« Il s’est pressé pour être le premier, Lumière. J’ai
mémoire du premier brevet qu’ils ont déposé ses deux fils,
Louis et Auguste, un certain 13 Février dernier ; la
machine vient des ateliers de Jules Carpentier. Il en peut
plus d’ailleurs, Carpentier. Au tout début de novembre, Antoine
Lumière lui a donné un ultimatum irrévocable. Faudra raconter
tout ça, demain, à la Une.
Le groupe constitué autour de Méliès se sépare. Chacun part
de son côté, avec ses notes sous le bras.
J’étais le dernier à rester dans la salle. Je regardai tout
autour de moi : la salle vide et silencieuse à présent,
comme dans le noir, il y a peu, devant les images animées.
Les images animées que je venais de voir, elles étaient inscrites
en moi, définitivement.
Après un instant fort de recueillement, je sortis enfin dehors.
Je ne souvins plus de la durée que j’avais mis entre mon départ
du sous-sol du Grand Café et mon arrivée jusqu’ici, sur le
trottoir du boulevard des Capucines, devant l’entrée. La nuit,
partiellement éclairée par la lune vagabonde, entière, se
perdait dans les ombres que laissaient les promeneurs égarés
sous les réverbères luminescents.
Et moi, que pouvais-je devenir, maintenant, maintenant que
j’avais dépensé l’argent des pommes de terre, et que tout
ça n’avait plus d’importance. De toute façon, je ne rentrais
pas à la maison. Ça n’existait plus, pour moi. Mon manteau
était grand ouvert. On me le fit remarquer gentiment, un vieux
monsieur, qui sentait le froid jusqu’au bout des oreilles.

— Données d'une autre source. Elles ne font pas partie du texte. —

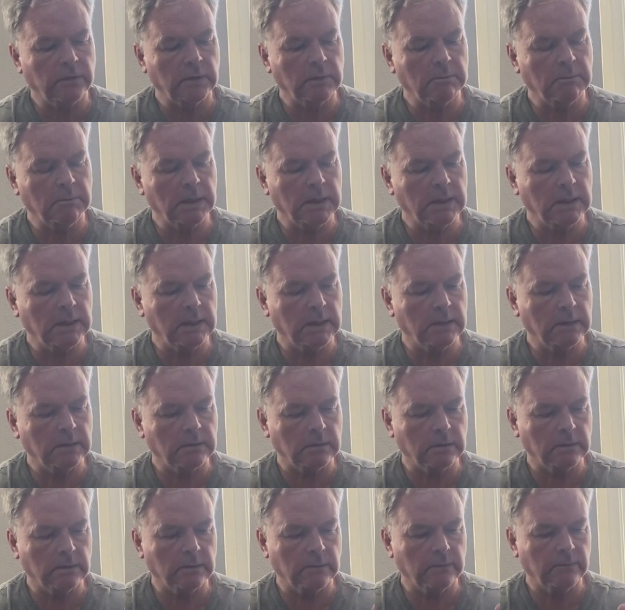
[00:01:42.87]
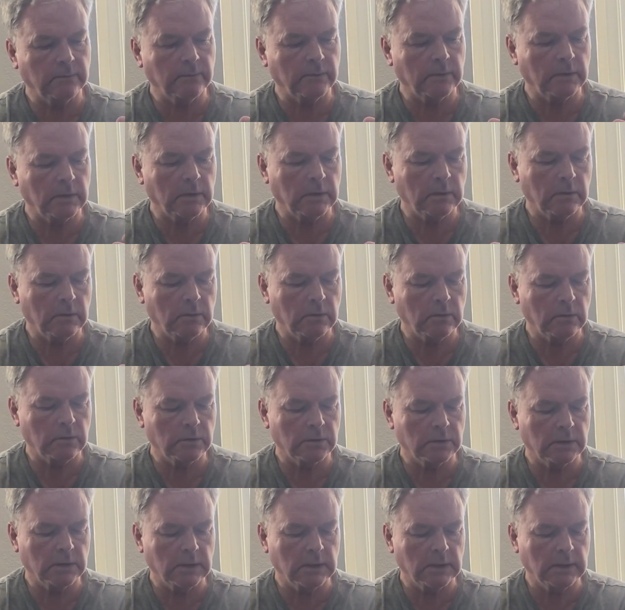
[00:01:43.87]
he made out of
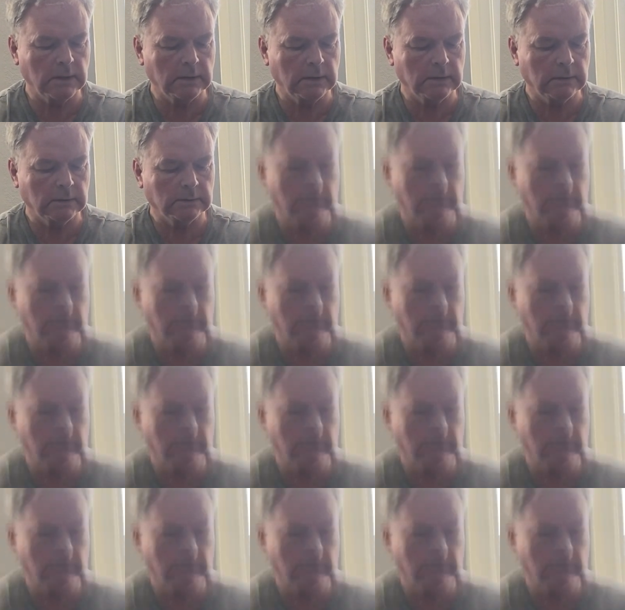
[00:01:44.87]
horsehide.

Je crois bien que c’est lui qui m’a donné l’heure lorsque
je suis descendu de chez moi, là où je dormais avant, hier
et avant. Mais plus maintenant. Le vieil homme disparut aussitôt.
Je n’avais pas froid. Pas du tout. Et pourtant, paraît-il,
la température était très basse, presque au-dessous de zéro.
Tous les promeneurs étaient très couverts. Mais moi, je ne
sentais rien de froid, ni la moindre odeur dérangeante, plus
depuis cette séance formidable. Je levai la tête. Au-dessus
du Grand Café, des lettres imposantes accrochaient
les grilles des balcons de l’immeuble en pierre : l’Hôtel
Scribe. Ça me laissait songeur ! Je m’éloignai du Grand
Café, sans me retourner. Je savais ce que j’avais vécu !
J’allais m’épanouir, m’extirper du réel, sans heurt,
sans qu’il n’y comprenne quelque chose, sans l’aide des rêves ;
les rêves sont des mensonges, qui appartiennent par le sang,
au réel. Je vais m’en sortir, tout seul avec le « cinématographe ».
Après une longue marche qui ne me dérangea guère, et ne me
créa aucune fatigue, je trouvai refuge dans un petit hôtel,
d’aspect miteux au premier regard, et si charmant si vous
veniez, comme moi de quitter le réel.
Le gardien de l’hôtel devait dormir.
Personne ne m’accueillit. Alors, machinalement, je me saisis
de la clef d’une chambre vacante, au hasard, et commençai à
monter les escaliers qui grinçaient mais qui ne réveillèrent
pas le gardien, trop occupé à se laisser tromper et pervertir
naïvement par Morphée. Je connaissais moi, Morphée et ses intentions
douteuses, et je lui avais bien résisté.
J’ouvris la porte de la chambre que je souhaitais occuper. Je
m’installai confortablement, déroulai une partie de mon corps
sur le petit lit en bois noir puis je fixai le plafond.